● Task objective
Give the records again in full, exactly as they appear.

● Input data
━━━━━━━━━━━━━━━━

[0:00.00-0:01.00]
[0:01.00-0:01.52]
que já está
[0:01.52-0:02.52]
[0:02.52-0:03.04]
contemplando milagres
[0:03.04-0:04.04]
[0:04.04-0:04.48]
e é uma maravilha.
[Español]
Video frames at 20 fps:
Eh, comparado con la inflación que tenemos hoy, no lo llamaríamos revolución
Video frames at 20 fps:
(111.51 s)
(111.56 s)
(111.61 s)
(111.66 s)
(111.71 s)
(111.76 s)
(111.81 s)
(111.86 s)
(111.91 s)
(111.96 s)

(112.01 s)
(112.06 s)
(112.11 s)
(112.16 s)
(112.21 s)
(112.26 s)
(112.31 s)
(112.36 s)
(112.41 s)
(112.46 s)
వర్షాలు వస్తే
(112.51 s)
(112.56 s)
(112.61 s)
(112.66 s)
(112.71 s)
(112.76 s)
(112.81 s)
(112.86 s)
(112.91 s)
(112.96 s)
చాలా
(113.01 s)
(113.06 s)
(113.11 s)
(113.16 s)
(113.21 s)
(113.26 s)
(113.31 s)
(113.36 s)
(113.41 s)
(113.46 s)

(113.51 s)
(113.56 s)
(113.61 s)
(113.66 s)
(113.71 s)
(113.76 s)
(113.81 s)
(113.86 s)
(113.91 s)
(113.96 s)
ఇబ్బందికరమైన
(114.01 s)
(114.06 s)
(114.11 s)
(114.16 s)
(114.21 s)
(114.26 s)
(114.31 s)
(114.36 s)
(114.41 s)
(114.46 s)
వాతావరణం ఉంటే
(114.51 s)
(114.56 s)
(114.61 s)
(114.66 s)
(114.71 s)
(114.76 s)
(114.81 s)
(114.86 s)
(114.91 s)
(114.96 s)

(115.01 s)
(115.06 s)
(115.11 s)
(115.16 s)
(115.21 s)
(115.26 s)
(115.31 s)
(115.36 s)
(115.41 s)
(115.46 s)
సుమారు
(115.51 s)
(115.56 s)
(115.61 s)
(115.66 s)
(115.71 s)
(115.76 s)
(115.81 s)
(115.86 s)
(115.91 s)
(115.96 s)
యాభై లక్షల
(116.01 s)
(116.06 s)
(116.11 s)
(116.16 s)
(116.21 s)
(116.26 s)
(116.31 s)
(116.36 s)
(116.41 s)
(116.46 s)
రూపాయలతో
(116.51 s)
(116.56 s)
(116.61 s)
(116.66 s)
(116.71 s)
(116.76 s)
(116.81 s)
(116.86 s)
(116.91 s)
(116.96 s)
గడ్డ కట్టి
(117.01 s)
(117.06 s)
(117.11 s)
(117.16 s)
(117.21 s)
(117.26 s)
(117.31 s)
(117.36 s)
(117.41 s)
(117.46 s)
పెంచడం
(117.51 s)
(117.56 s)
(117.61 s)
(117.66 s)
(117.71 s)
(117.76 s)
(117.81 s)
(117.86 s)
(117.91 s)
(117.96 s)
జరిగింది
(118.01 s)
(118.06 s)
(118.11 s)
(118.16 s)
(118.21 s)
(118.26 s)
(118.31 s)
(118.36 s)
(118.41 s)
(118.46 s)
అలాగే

━━━━━━━━━━━━━━━━

● Solution for this task
[0:00.00-0:01.00]
[0:01.00-0:01.52]
que já está
[0:01.52-0:02.52]
[0:02.52-0:03.04]
contemplando milagres
[0:03.04-0:04.04]
[0:04.04-0:04.48]
e é uma maravilha.
[Español]
Video frames at 20 fps:
Eh, comparado con la inflación que tenemos hoy, no lo llamaríamos revolución
Video frames at 20 fps:
(111.51 s)
(111.56 s)
(111.61 s)
(111.66 s)
(111.71 s)
(111.76 s)
(111.81 s)
(111.86 s)
(111.91 s)
(111.96 s)

(112.01 s)
(112.06 s)
(112.11 s)
(112.16 s)
(112.21 s)
(112.26 s)
(112.31 s)
(112.36 s)
(112.41 s)
(112.46 s)
వర్షాలు వస్తే
(112.51 s)
(112.56 s)
(112.61 s)
(112.66 s)
(112.71 s)
(112.76 s)
(112.81 s)
(112.86 s)
(112.91 s)
(112.96 s)
చాలా
(113.01 s)
(113.06 s)
(113.11 s)
(113.16 s)
(113.21 s)
(113.26 s)
(113.31 s)
(113.36 s)
(113.41 s)
(113.46 s)

(113.51 s)
(113.56 s)
(113.61 s)
(113.66 s)
(113.71 s)
(113.76 s)
(113.81 s)
(113.86 s)
(113.91 s)
(113.96 s)
ఇబ్బందికరమైన
(114.01 s)
(114.06 s)
(114.11 s)
(114.16 s)
(114.21 s)
(114.26 s)
(114.31 s)
(114.36 s)
(114.41 s)
(114.46 s)
వాతావరణం ఉంటే
(114.51 s)
(114.56 s)
(114.61 s)
(114.66 s)
(114.71 s)
(114.76 s)
(114.81 s)
(114.86 s)
(114.91 s)
(114.96 s)

(115.01 s)
(115.06 s)
(115.11 s)
(115.16 s)
(115.21 s)
(115.26 s)
(115.31 s)
(115.36 s)
(115.41 s)
(115.46 s)
సుమారు
(115.51 s)
(115.56 s)
(115.61 s)
(115.66 s)
(115.71 s)
(115.76 s)
(115.81 s)
(115.86 s)
(115.91 s)
(115.96 s)
యాభై లక్షల
(116.01 s)
(116.06 s)
(116.11 s)
(116.16 s)
(116.21 s)
(116.26 s)
(116.31 s)
(116.36 s)
(116.41 s)
(116.46 s)
రూపాయలతో
(116.51 s)
(116.56 s)
(116.61 s)
(116.66 s)
(116.71 s)
(116.76 s)
(116.81 s)
(116.86 s)
(116.91 s)
(116.96 s)
గడ్డ కట్టి
(117.01 s)
(117.06 s)
(117.11 s)
(117.16 s)
(117.21 s)
(117.26 s)
(117.31 s)
(117.36 s)
(117.41 s)
(117.46 s)
పెంచడం
(117.51 s)
(117.56 s)
(117.61 s)
(117.66 s)
(117.71 s)
(117.76 s)
(117.81 s)
(117.86 s)
(117.91 s)
(117.96 s)
జరిగింది
(118.01 s)
(118.06 s)
(118.11 s)
(118.16 s)
(118.21 s)
(118.26 s)
(118.31 s)
(118.36 s)
(118.41 s)
(118.46 s)
అలాగే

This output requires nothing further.